[Extracted data entries]
■ ■ ■
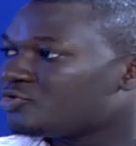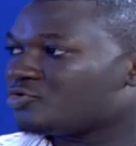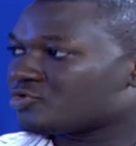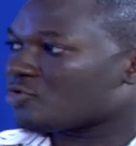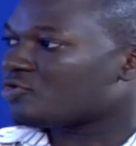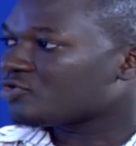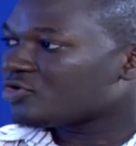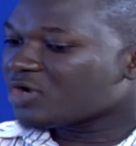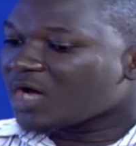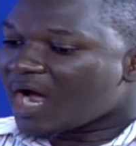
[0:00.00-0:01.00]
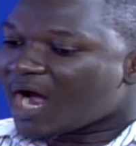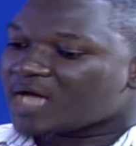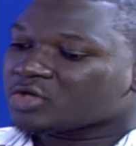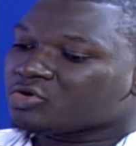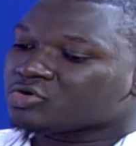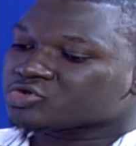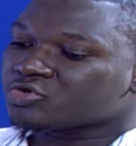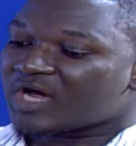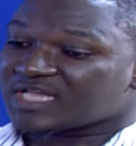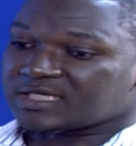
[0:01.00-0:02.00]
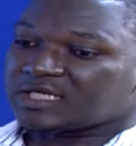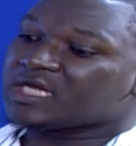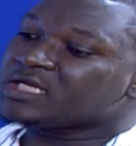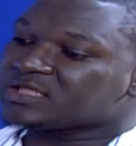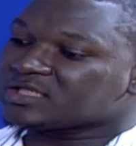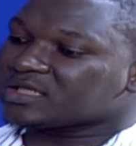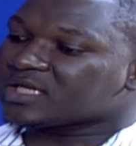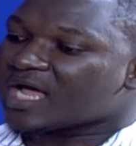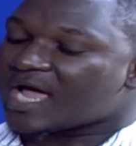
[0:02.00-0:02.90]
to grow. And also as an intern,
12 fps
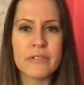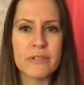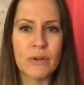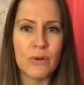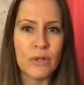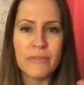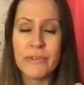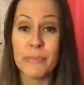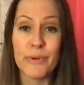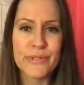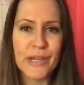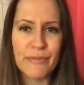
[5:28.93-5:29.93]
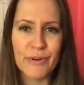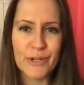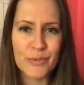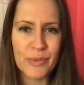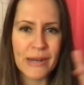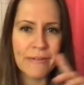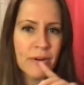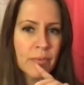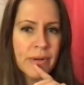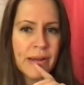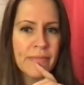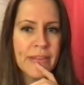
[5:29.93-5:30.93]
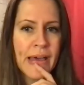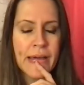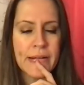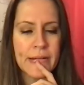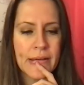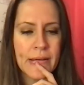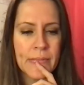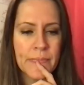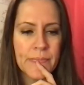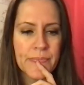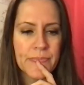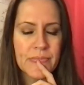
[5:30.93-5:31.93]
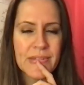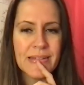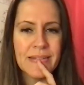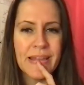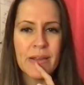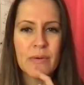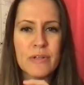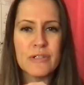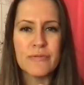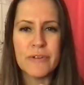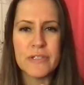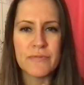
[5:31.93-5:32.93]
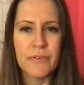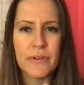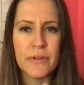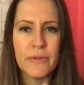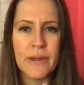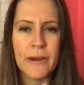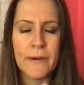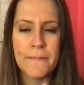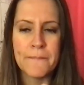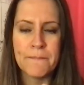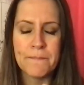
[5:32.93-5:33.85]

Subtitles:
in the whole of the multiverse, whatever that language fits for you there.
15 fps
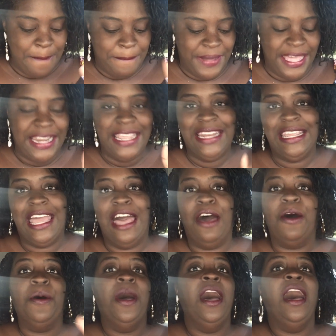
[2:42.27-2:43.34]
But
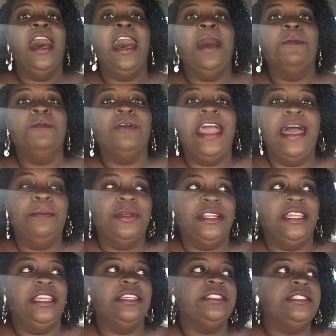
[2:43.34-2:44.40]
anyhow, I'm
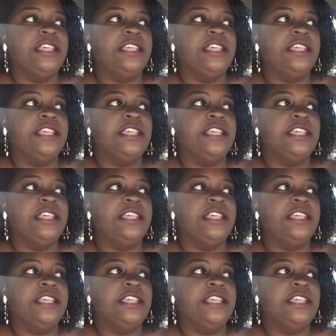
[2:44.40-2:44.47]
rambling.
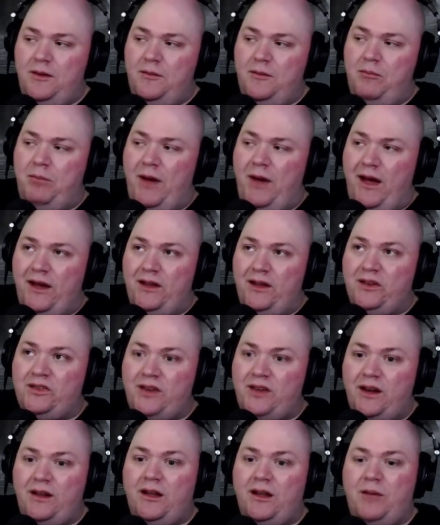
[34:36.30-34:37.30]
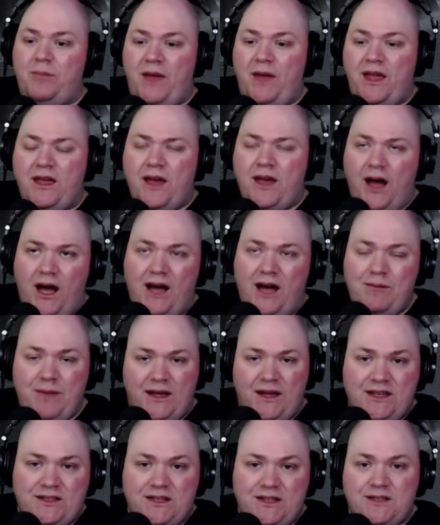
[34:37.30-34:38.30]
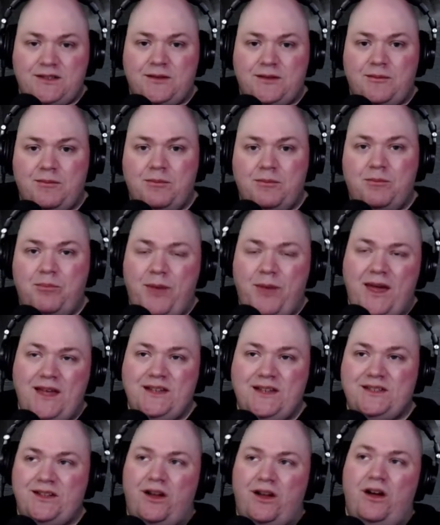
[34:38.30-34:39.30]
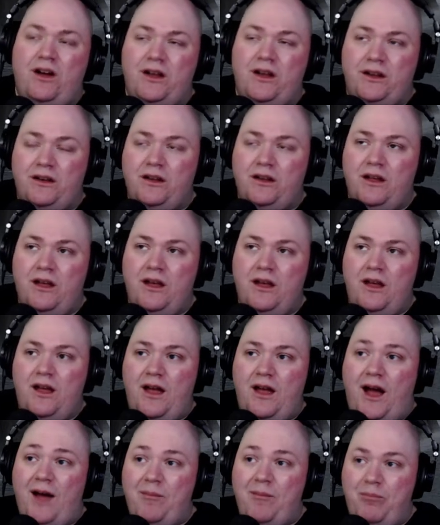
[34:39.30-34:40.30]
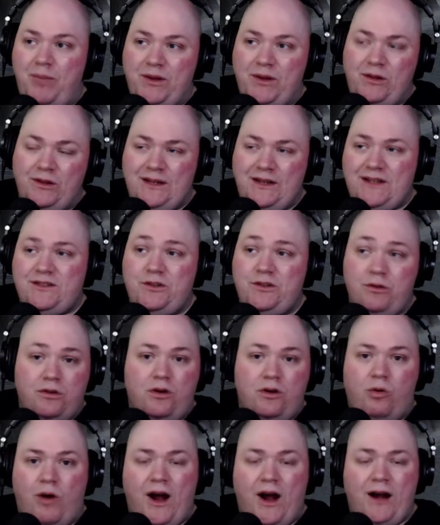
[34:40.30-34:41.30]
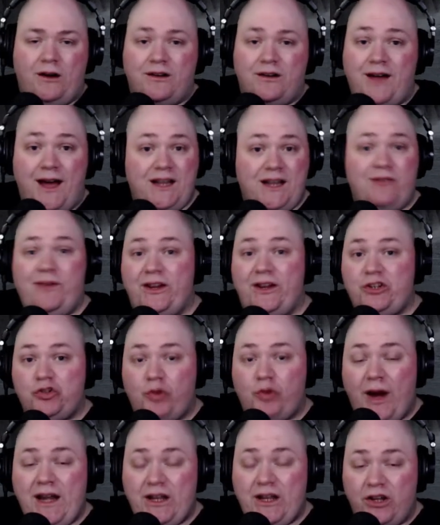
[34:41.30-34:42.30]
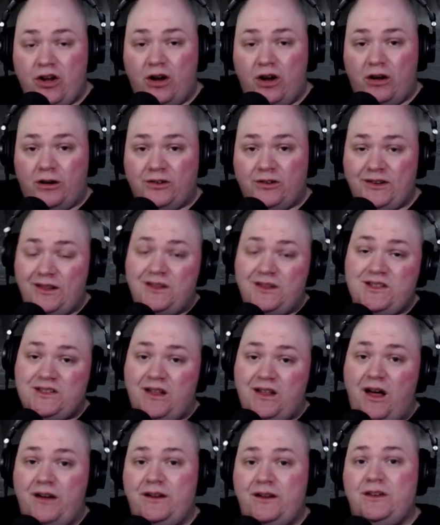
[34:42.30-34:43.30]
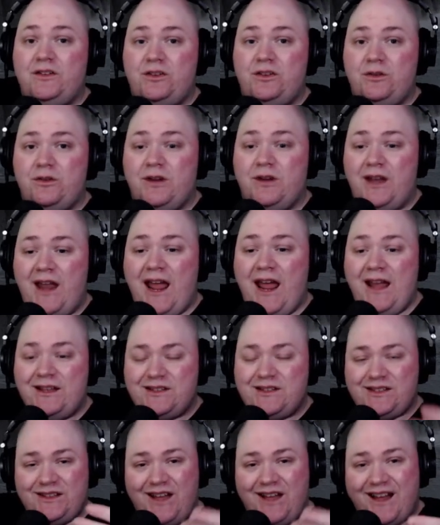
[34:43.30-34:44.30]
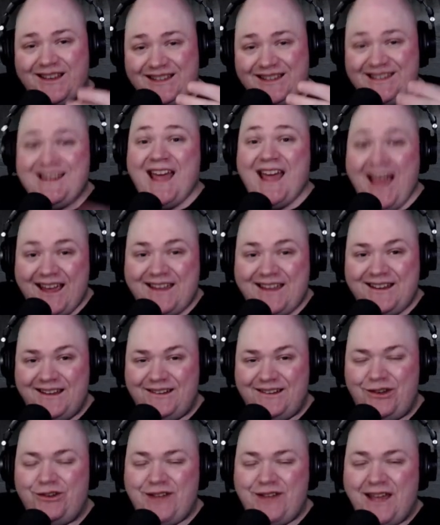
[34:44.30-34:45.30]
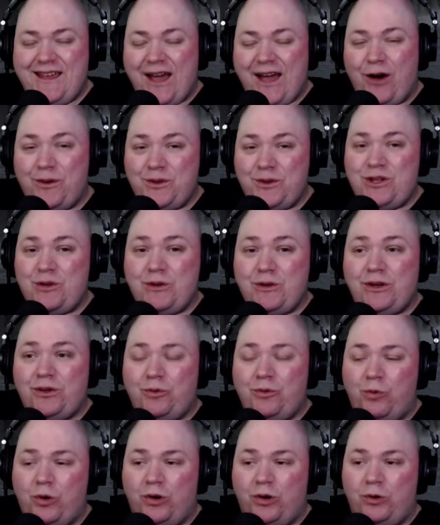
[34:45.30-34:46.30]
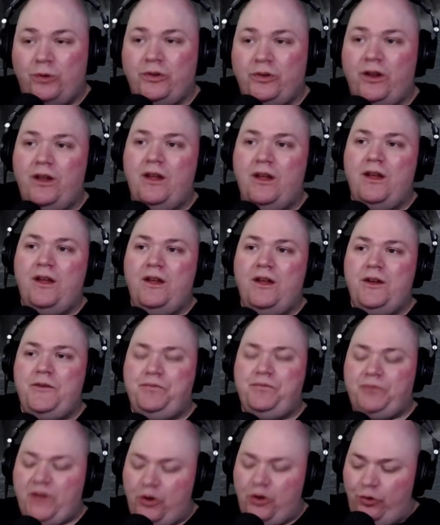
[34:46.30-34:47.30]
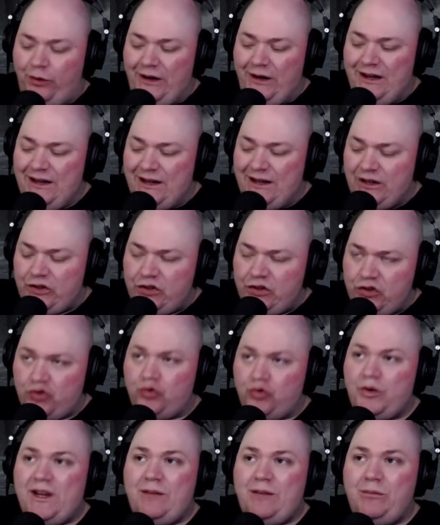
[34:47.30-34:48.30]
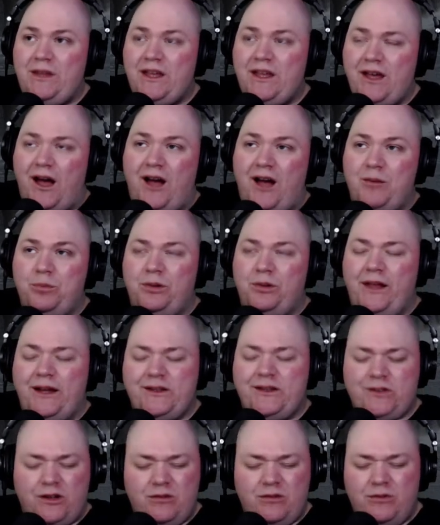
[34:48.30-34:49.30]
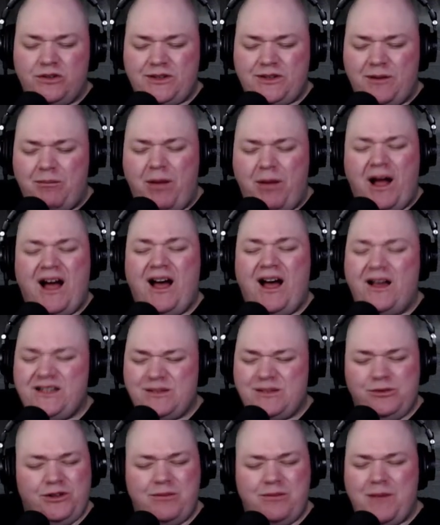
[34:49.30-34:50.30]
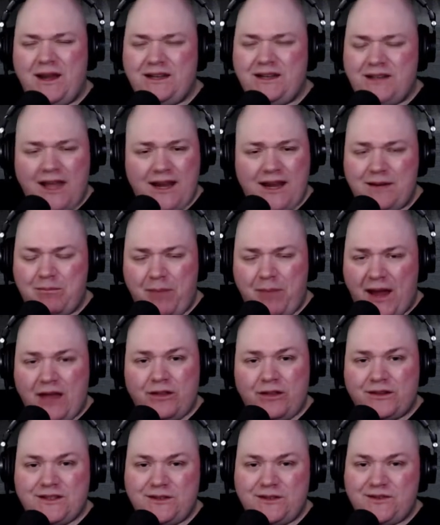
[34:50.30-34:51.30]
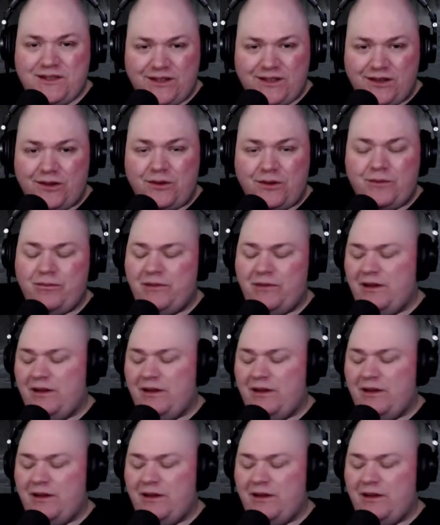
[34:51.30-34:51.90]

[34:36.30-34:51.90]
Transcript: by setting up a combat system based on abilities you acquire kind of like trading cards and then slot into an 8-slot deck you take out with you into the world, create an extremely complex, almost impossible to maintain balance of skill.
■ ■ ■
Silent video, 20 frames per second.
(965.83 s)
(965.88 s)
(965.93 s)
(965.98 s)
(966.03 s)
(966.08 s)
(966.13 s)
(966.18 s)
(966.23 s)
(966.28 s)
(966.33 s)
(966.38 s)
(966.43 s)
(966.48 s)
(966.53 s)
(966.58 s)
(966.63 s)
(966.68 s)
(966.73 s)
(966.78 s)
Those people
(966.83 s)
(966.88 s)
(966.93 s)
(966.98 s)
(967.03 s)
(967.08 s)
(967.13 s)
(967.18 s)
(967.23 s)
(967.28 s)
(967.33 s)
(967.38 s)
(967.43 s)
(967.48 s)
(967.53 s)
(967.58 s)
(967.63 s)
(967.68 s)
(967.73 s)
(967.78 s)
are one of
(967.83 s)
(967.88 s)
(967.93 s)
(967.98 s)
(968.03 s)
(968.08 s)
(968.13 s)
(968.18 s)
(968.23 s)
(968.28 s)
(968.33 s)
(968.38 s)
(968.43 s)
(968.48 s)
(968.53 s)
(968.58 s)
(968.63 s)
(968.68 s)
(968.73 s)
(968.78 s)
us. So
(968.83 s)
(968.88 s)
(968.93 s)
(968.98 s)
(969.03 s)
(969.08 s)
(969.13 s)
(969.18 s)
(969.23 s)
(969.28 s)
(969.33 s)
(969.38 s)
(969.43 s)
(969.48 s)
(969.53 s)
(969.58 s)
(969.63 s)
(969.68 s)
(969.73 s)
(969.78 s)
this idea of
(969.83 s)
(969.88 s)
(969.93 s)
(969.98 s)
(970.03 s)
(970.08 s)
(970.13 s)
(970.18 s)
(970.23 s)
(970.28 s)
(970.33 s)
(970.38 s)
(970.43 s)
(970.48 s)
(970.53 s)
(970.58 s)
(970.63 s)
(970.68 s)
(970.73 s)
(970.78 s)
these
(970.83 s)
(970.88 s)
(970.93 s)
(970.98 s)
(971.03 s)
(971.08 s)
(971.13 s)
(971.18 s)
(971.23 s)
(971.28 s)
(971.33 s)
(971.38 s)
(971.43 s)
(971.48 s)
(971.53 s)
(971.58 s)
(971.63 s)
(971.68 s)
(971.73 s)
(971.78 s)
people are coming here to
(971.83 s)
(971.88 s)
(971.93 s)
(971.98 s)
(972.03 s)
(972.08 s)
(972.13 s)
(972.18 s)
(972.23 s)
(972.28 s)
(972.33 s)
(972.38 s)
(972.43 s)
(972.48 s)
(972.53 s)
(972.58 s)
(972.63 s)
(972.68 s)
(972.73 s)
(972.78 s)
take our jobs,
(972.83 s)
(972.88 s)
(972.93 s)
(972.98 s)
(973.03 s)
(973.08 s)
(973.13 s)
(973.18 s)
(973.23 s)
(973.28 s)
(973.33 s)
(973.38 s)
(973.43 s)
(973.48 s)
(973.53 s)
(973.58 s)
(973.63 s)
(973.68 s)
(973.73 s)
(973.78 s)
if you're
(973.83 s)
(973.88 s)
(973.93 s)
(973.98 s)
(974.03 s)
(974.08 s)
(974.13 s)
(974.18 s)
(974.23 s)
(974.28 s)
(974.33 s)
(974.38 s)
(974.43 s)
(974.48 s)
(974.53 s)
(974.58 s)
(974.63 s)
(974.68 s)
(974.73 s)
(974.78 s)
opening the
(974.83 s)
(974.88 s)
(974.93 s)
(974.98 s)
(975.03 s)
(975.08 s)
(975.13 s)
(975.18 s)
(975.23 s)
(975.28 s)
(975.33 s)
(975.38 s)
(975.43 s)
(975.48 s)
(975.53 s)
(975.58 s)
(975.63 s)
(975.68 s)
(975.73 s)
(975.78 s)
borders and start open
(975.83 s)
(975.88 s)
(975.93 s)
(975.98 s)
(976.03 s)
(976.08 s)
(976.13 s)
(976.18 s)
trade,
■ ■ ■
## Exercise aim
All pictures are to be skipped. Output, word for word, the lines in the data above starting at the line containing "[0:00.00-0:01.00]" and ending at the line containing "[34:36.30-34:51.90]".

## Reply
[0:00.00-0:01.00]
[0:01.00-0:02.00]
[0:02.00-0:02.90]
to grow. And also as an intern,
12 fps
[5:28.93-5:29.93]
[5:29.93-5:30.93]
[5:30.93-5:31.93]
[5:31.93-5:32.93]
[5:32.93-5:33.85]

Subtitles:
in the whole of the multiverse, whatever that language fits for you there.
15 fps
[2:42.27-2:43.34]
But
[2:43.34-2:44.40]
anyhow, I'm
[2:44.40-2:44.47]
rambling.
[34:36.30-34:37.30]
[34:37.30-34:38.30]
[34:38.30-34:39.30]
[34:39.30-34:40.30]
[34:40.30-34:41.30]
[34:41.30-34:42.30]
[34:42.30-34:43.30]
[34:43.30-34:44.30]
[34:44.30-34:45.30]
[34:45.30-34:46.30]
[34:46.30-34:47.30]
[34:47.30-34:48.30]
[34:48.30-34:49.30]
[34:49.30-34:50.30]
[34:50.30-34:51.30]
[34:51.30-34:51.90]

[34:36.30-34:51.90]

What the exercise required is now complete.